[[ Record extracts, beginning ]]

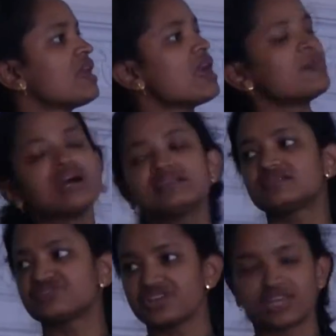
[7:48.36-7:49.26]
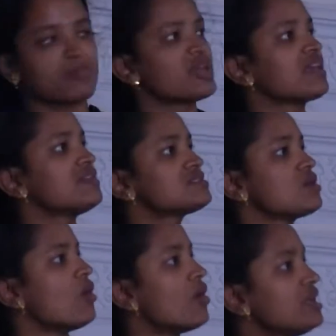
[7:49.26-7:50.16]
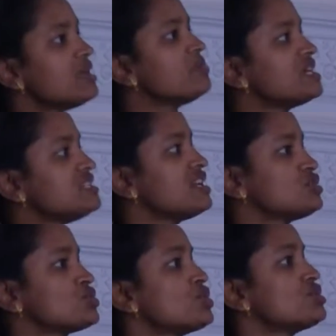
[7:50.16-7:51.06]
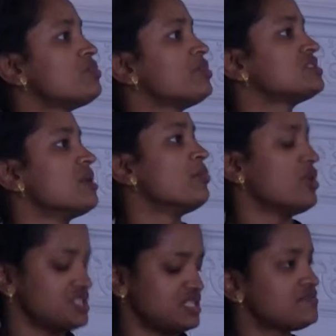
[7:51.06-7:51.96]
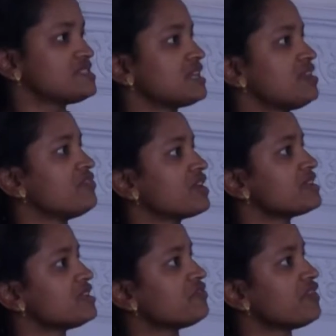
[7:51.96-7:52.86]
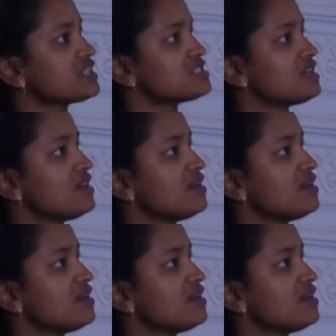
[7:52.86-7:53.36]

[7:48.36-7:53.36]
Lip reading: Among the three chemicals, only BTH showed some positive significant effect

[[ Record extracts, end ]]
[[ Record extracts, beginning ]]

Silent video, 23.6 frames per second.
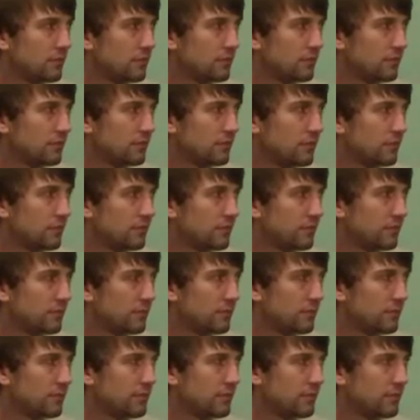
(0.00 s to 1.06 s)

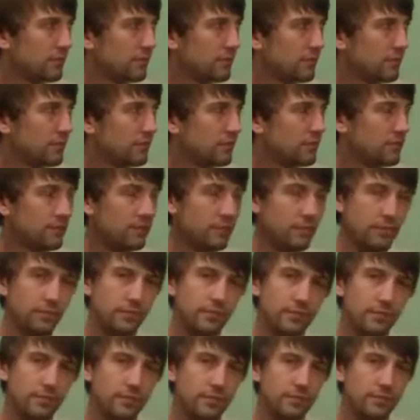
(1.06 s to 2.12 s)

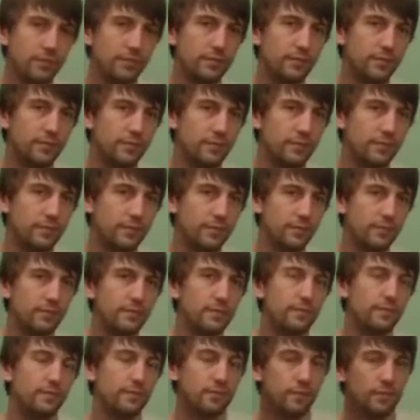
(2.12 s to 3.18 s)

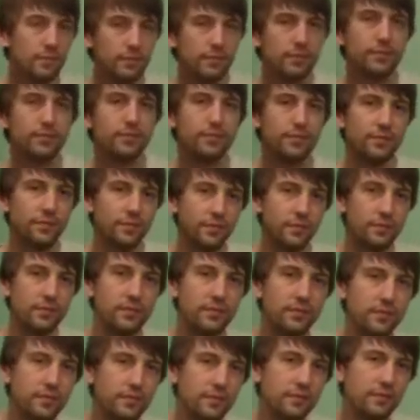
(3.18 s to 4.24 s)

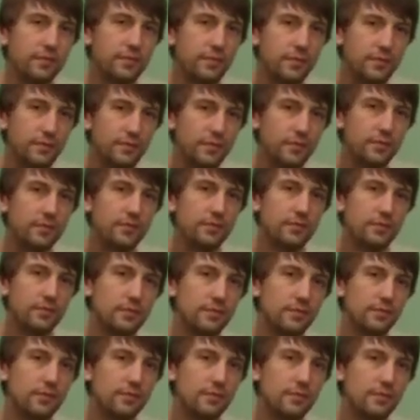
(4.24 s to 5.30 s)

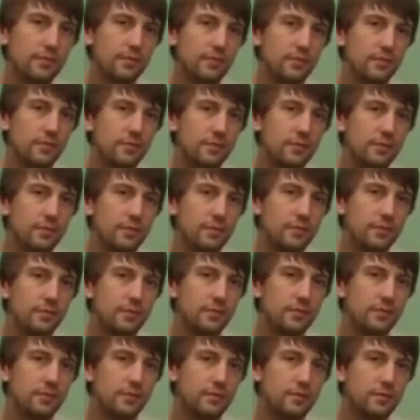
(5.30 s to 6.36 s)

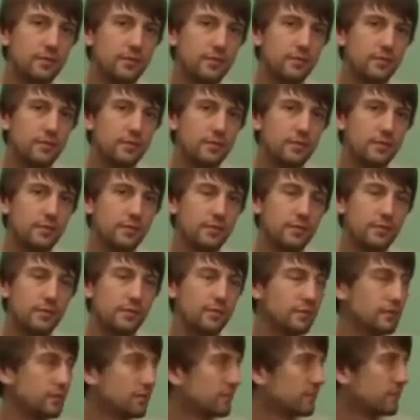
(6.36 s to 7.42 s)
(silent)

[[ Record extracts, end ]]
[[ Record extracts, beginning ]]

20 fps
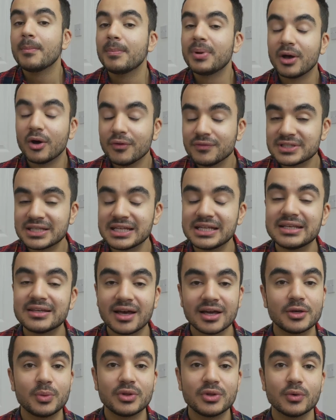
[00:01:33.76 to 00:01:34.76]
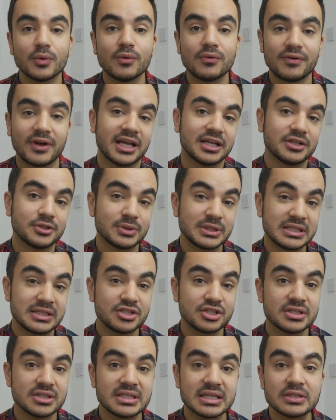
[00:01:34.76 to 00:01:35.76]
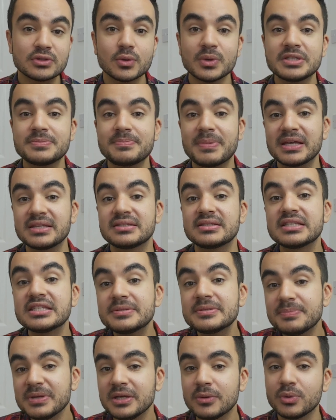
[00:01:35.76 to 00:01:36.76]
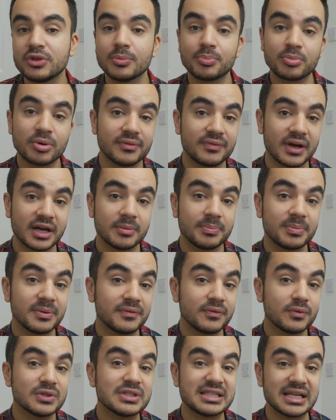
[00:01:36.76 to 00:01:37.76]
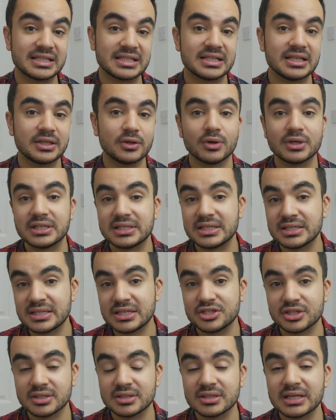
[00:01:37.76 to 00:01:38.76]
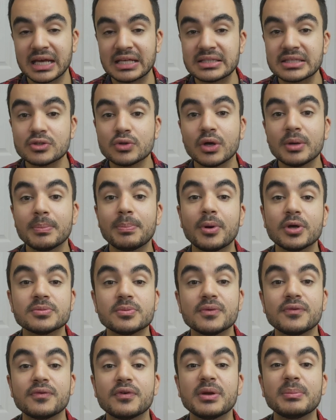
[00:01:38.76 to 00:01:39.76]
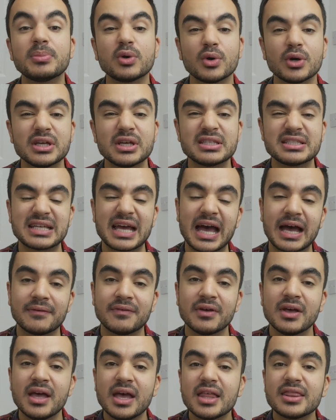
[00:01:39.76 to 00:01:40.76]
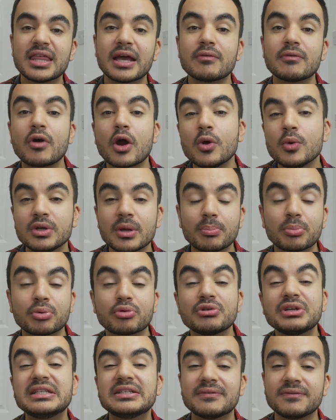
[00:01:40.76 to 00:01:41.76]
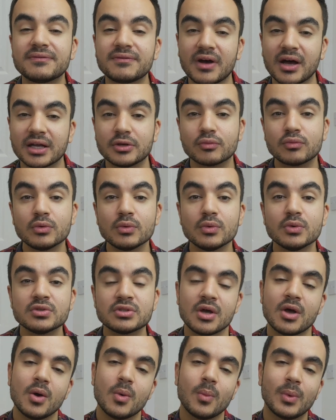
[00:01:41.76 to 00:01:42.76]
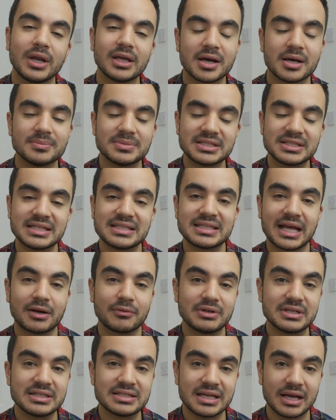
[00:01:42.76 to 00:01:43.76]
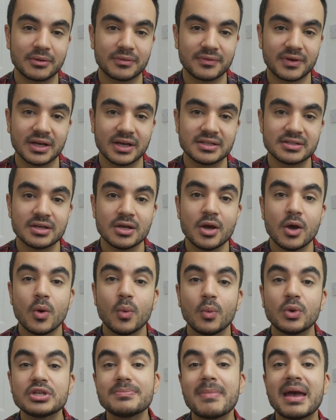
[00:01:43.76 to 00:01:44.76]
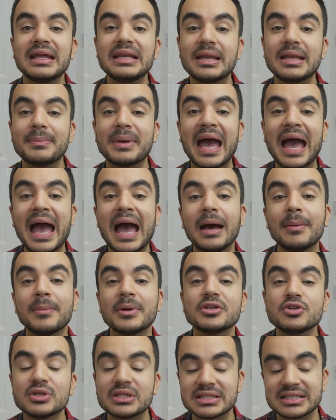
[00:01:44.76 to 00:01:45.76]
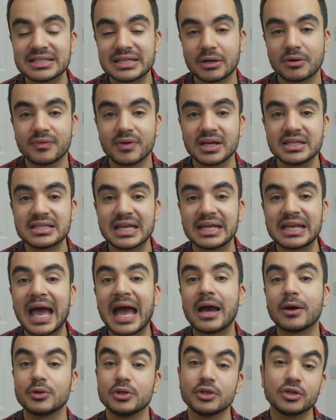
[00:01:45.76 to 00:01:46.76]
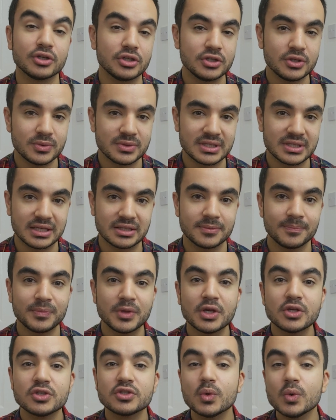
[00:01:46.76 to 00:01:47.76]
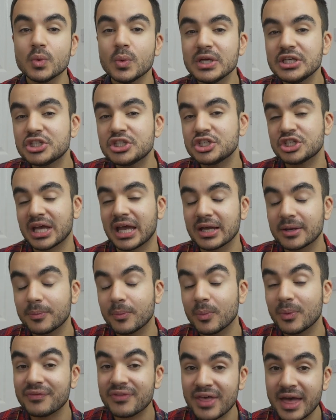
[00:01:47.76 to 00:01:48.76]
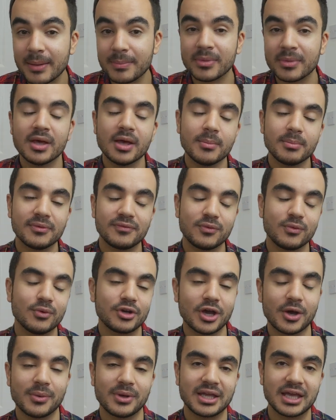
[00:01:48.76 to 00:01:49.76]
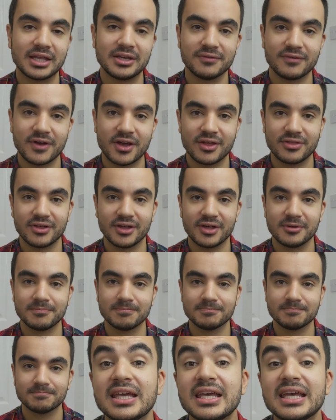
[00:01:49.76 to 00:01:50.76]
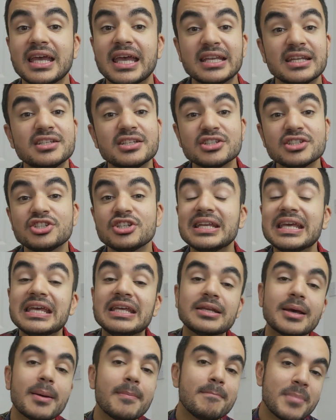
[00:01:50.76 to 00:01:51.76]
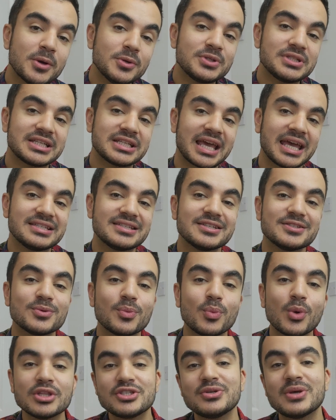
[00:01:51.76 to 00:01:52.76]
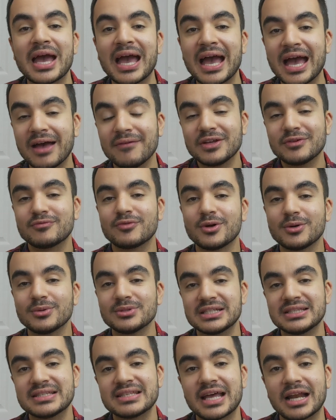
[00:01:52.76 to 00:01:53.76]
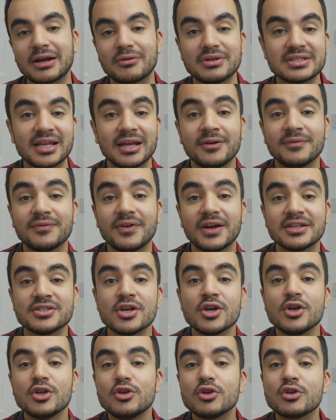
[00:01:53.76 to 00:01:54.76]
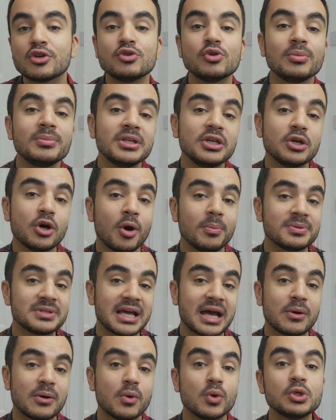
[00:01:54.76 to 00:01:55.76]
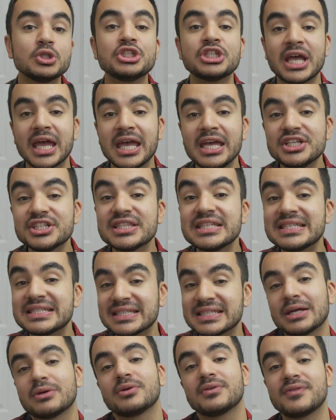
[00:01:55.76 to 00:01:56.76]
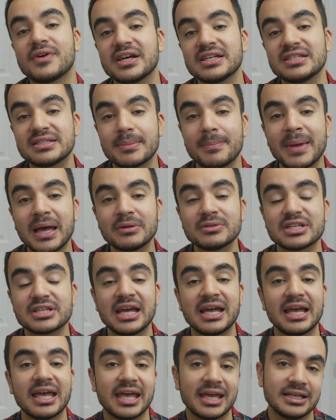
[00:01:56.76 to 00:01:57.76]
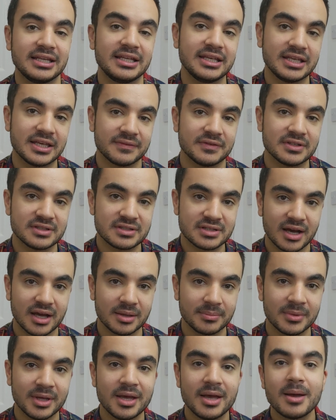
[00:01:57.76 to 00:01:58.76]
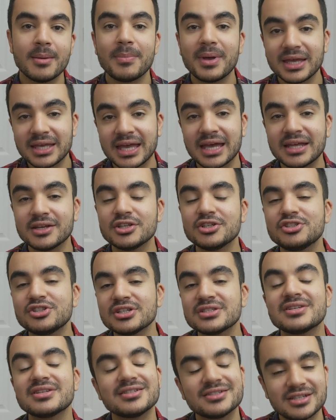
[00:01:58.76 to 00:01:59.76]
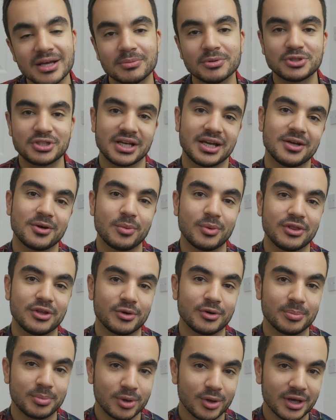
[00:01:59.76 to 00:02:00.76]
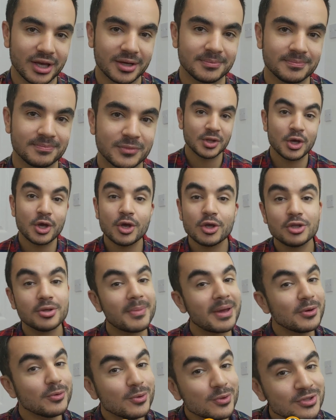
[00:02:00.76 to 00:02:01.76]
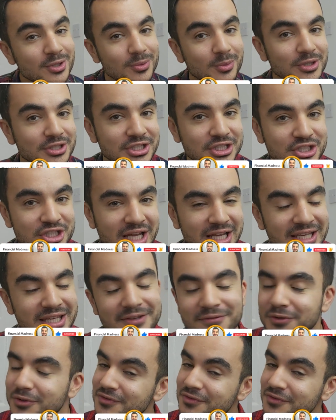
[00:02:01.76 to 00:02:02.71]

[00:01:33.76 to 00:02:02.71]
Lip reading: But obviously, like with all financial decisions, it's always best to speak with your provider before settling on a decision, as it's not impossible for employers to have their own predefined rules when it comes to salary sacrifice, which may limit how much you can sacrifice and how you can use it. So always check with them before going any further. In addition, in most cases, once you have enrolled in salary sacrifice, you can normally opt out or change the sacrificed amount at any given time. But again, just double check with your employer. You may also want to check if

[[ Record extracts, end ]]

In the entries above, find the line that contains "[00:01:36.76 to 00:01:37.76]" and the line that contains "Lip reading: But". Reproduce exactly those two lines and every line between them, but not the pictures.

[00:01:36.76 to 00:01:37.76]
[00:01:37.76 to 00:01:38.76]
[00:01:38.76 to 00:01:39.76]
[00:01:39.76 to 00:01:40.76]
[00:01:40.76 to 00:01:41.76]
[00:01:41.76 to 00:01:42.76]
[00:01:42.76 to 00:01:43.76]
[00:01:43.76 to 00:01:44.76]
[00:01:44.76 to 00:01:45.76]
[00:01:45.76 to 00:01:46.76]
[00:01:46.76 to 00:01:47.76]
[00:01:47.76 to 00:01:48.76]
[00:01:48.76 to 00:01:49.76]
[00:01:49.76 to 00:01:50.76]
[00:01:50.76 to 00:01:51.76]
[00:01:51.76 to 00:01:52.76]
[00:01:52.76 to 00:01:53.76]
[00:01:53.76 to 00:01:54.76]
[00:01:54.76 to 00:01:55.76]
[00:01:55.76 to 00:01:56.76]
[00:01:56.76 to 00:01:57.76]
[00:01:57.76 to 00:01:58.76]
[00:01:58.76 to 00:01:59.76]
[00:01:59.76 to 00:02:00.76]
[00:02:00.76 to 00:02:01.76]
[00:02:01.76 to 00:02:02.71]

[00:01:33.76 to 00:02:02.71]
Lip reading: But obviously, like with all financial decisions, it's always best to speak with your provider before settling on a decision, as it's not impossible for employers to have their own predefined rules when it comes to salary sacrifice, which may limit how much you can sacrifice and how you can use it. So always check with them before going any further. In addition, in most cases, once you have enrolled in salary sacrifice, you can normally opt out or change the sacrificed amount at any given time. But again, just double check with your employer. You may also want to check if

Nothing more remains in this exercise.